Sometimes I look at my children and feel something tighten inside me.
Nothing is wrong. They are fine. I am fine.
And still, there is a sadness that rises without warning.
It feels like love remembering that it cannot protect forever.
I think this is the part no one prepares you for; that motherhood doesn’t just add to your life. It takes something too.
It takes your ease. Your sense of safety. Your ability to love without fear.
More than two decades ago, when I first found out I was pregnant, I didn’t know this yet.
I was happy. Excited. Naive.
I had no idea what it was the beginning of.
I didn’t know then that joy could quietly rearrange your life.
Very slowly, without me noticing, my world stopped being only about me.
From then on, there has always been a part of me that is watchful.
Not anxious. Just aware.
Like something precious has been placed in my care - something I could never afford to stop holding.
I don’t think about it constantly. But it never really leaves.
Even when everything is fine, there is a part of me waiting.
That is what loving a child did to me.
My mind is never fully quiet anymore. There is always a quiet undercurrent of care, of imagining, of worry.
Even when I sleep, I am listening.
At night, I wake up suddenly.
Sometimes they have called out. Sometimes they haven’t.
It doesn’t matter.
I am awake either way. Already moving. Already reaching for them.
It took me time to understand the depth of this love.
And along with that love comes guilt.
A constant, familiar weight.
Two human beings exist in the world because of me.
And that knowing never really leaves.
What if I fail them?
What if I already have?
These thoughts come quietly. In pauses. In ordinary moments.
I replay things I said. Things I didn’t say.
Times I was tired when they needed more.
I remember the early days; holding them and wondering if I was enough. If I was doing it right.
I thought that fear would fade as they grew.
It didn’t.
It simply changed its shape.
Now it is harder to name. Less visible. But heavier.
I love them in a way that makes me feel exposed.
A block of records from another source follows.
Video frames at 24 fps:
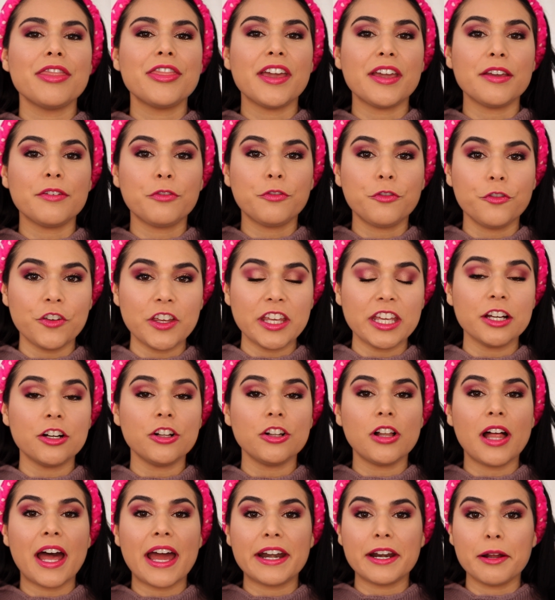they
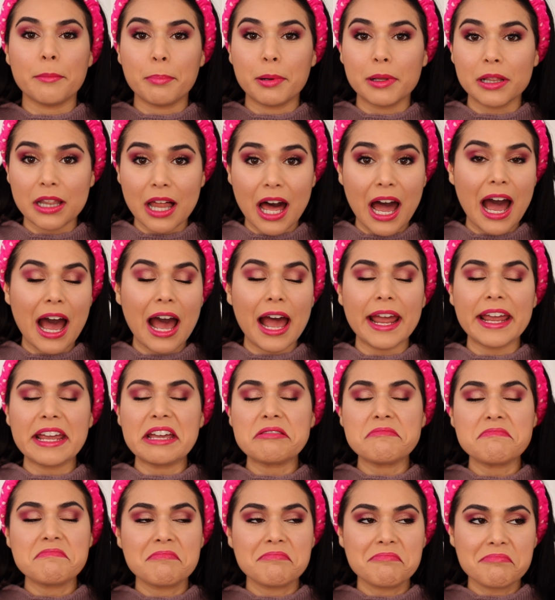feel and
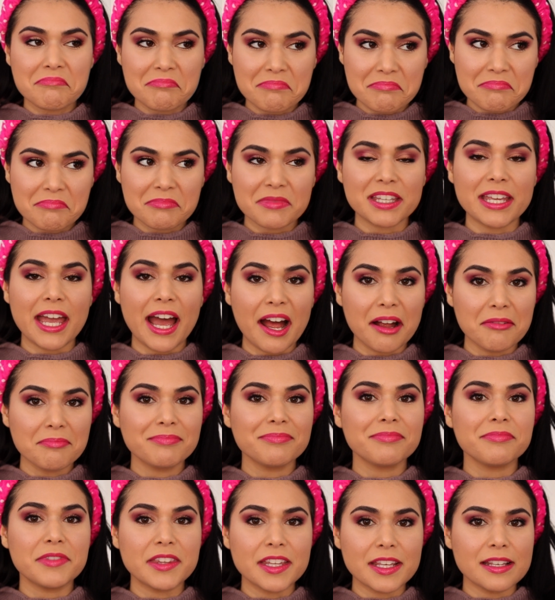apply, yeah,
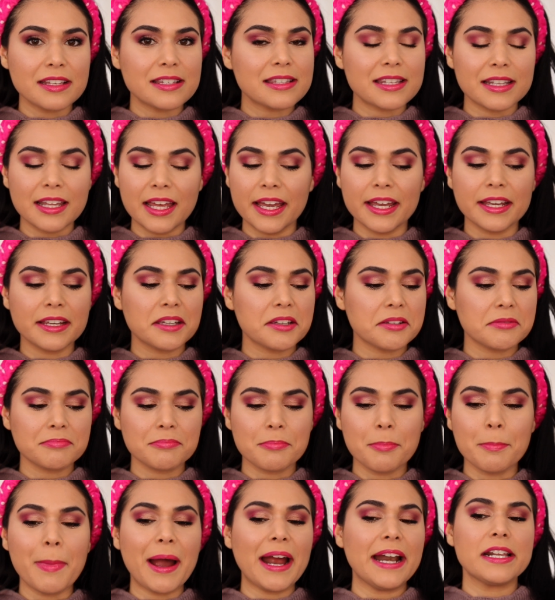these like
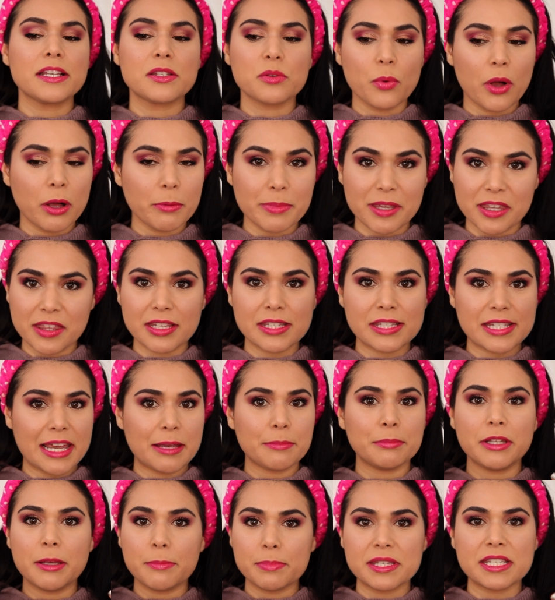might as well be the
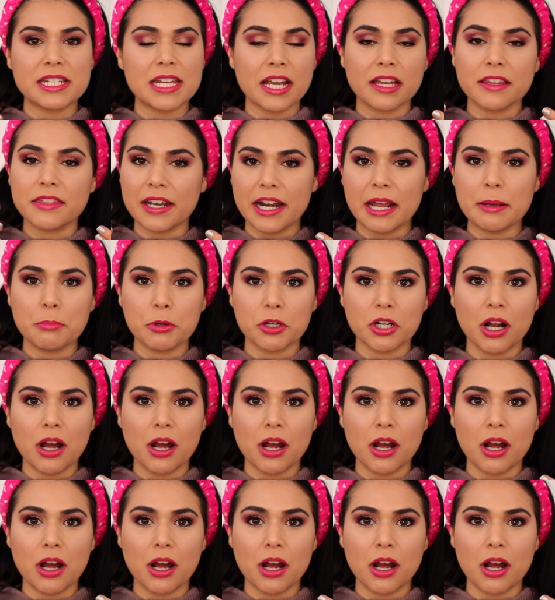same lipstick that I put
As if the world can reach me through them.
And because I am human, because I get tired, worn down, stretched thin, there are moments when I fall short.
I lose patience. I speak too quickly. I let exhaustion speak louder than care.
I apologise.
I mean it.
Still, the guilt lingers.
Because this is my first time being a parent. I learnt with the first child. And then the second one came along and reminded me that love does not follow rules.
So I learnt again. And doubted myself again.
There are days when my heart feels too full.
When I want to say - I can’t hold any more. Please don’t give me one more thing to worry about.
But I don’t.
Because this love does not loosen its grip.
They will hurt me.
They will pull away.
They will keep parts of themselves from me.
And that will hurt in ways I didn’t expect.
Still, I stay.
And this is the truth I don’t say out loud very often:
In my darkest moments, when I feel empty, when I wonder if anyone would notice if I was gone :
I think of them.
Their faces. Their voices. The way they once needed me completely.
And that is enough to keep me here.
Because no one will ever love them the way I do. No one will ever worry for them the way I do. No one will ever stay the way I do.
I am not perfect. I am not endless. I am human.
But I am still here.
And I will be - for as long as I breathe.